> Instructions for the task
Look through the material below and give the number of lines where the string "Silent" appears, without any other words.

> Information shown
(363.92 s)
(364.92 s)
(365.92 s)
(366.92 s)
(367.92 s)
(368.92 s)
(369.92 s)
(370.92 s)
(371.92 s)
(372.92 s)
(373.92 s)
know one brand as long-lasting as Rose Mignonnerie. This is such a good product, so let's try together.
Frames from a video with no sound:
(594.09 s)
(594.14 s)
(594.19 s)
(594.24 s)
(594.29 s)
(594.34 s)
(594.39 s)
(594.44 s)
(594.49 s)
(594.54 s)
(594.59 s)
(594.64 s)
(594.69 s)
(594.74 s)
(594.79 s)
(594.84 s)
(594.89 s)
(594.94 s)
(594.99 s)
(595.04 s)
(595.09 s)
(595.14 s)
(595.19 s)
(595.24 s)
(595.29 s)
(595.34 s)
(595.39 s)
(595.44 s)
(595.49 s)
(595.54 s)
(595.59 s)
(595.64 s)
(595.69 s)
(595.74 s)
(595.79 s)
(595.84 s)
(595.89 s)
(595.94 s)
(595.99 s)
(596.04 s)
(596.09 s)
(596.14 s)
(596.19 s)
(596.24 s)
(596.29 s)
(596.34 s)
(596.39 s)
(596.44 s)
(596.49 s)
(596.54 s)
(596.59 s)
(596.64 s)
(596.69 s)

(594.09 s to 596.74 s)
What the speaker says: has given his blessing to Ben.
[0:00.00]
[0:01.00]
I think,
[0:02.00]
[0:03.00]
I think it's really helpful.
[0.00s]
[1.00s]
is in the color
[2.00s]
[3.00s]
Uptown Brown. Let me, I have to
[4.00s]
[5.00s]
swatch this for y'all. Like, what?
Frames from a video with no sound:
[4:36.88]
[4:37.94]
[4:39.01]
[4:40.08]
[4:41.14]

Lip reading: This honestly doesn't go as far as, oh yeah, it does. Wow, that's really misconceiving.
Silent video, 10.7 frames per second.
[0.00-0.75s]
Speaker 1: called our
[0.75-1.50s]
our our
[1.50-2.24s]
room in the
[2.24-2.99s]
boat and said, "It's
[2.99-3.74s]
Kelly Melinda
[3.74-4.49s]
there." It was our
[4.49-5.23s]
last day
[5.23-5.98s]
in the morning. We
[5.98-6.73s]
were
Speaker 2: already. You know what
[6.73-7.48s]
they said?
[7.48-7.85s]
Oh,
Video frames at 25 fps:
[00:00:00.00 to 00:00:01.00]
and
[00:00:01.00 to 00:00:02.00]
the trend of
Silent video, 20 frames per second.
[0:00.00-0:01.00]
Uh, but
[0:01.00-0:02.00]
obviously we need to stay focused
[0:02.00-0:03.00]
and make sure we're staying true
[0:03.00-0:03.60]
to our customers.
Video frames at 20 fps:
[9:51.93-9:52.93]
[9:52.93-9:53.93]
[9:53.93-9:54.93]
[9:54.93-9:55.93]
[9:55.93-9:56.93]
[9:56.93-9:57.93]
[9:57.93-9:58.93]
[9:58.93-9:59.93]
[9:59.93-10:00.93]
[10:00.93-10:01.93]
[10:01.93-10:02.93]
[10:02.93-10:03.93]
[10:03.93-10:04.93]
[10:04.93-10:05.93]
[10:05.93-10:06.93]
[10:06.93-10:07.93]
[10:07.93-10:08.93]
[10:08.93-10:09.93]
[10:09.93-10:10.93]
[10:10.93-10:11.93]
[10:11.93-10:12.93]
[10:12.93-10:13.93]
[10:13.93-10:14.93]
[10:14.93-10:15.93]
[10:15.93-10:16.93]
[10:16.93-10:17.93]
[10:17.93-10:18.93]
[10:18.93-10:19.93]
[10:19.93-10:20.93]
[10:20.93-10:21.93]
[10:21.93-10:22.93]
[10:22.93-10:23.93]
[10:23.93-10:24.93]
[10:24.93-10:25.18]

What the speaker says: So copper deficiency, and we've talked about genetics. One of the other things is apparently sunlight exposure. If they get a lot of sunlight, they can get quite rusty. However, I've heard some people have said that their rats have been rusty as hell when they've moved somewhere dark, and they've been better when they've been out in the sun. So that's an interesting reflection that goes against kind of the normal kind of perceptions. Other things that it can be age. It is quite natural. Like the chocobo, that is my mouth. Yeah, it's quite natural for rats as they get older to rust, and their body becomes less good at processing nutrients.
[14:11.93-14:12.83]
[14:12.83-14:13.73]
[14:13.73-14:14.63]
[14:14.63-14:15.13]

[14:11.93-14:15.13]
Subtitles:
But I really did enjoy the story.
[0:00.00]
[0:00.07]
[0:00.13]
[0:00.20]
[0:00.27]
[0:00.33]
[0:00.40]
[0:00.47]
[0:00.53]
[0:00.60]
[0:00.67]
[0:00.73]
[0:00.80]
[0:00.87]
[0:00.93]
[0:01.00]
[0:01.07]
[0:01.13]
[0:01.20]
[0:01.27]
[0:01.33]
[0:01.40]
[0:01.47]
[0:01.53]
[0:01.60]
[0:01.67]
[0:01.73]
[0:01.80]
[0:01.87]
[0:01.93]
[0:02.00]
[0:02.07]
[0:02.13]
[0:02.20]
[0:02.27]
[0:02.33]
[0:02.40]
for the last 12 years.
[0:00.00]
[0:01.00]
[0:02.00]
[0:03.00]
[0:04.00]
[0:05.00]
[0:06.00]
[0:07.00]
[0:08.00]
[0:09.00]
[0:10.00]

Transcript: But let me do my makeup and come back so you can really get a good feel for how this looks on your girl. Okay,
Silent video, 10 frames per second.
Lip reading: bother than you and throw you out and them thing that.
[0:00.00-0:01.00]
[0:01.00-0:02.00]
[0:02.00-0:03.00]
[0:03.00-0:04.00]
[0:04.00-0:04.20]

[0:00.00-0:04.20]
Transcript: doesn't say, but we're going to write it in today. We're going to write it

> Output below
3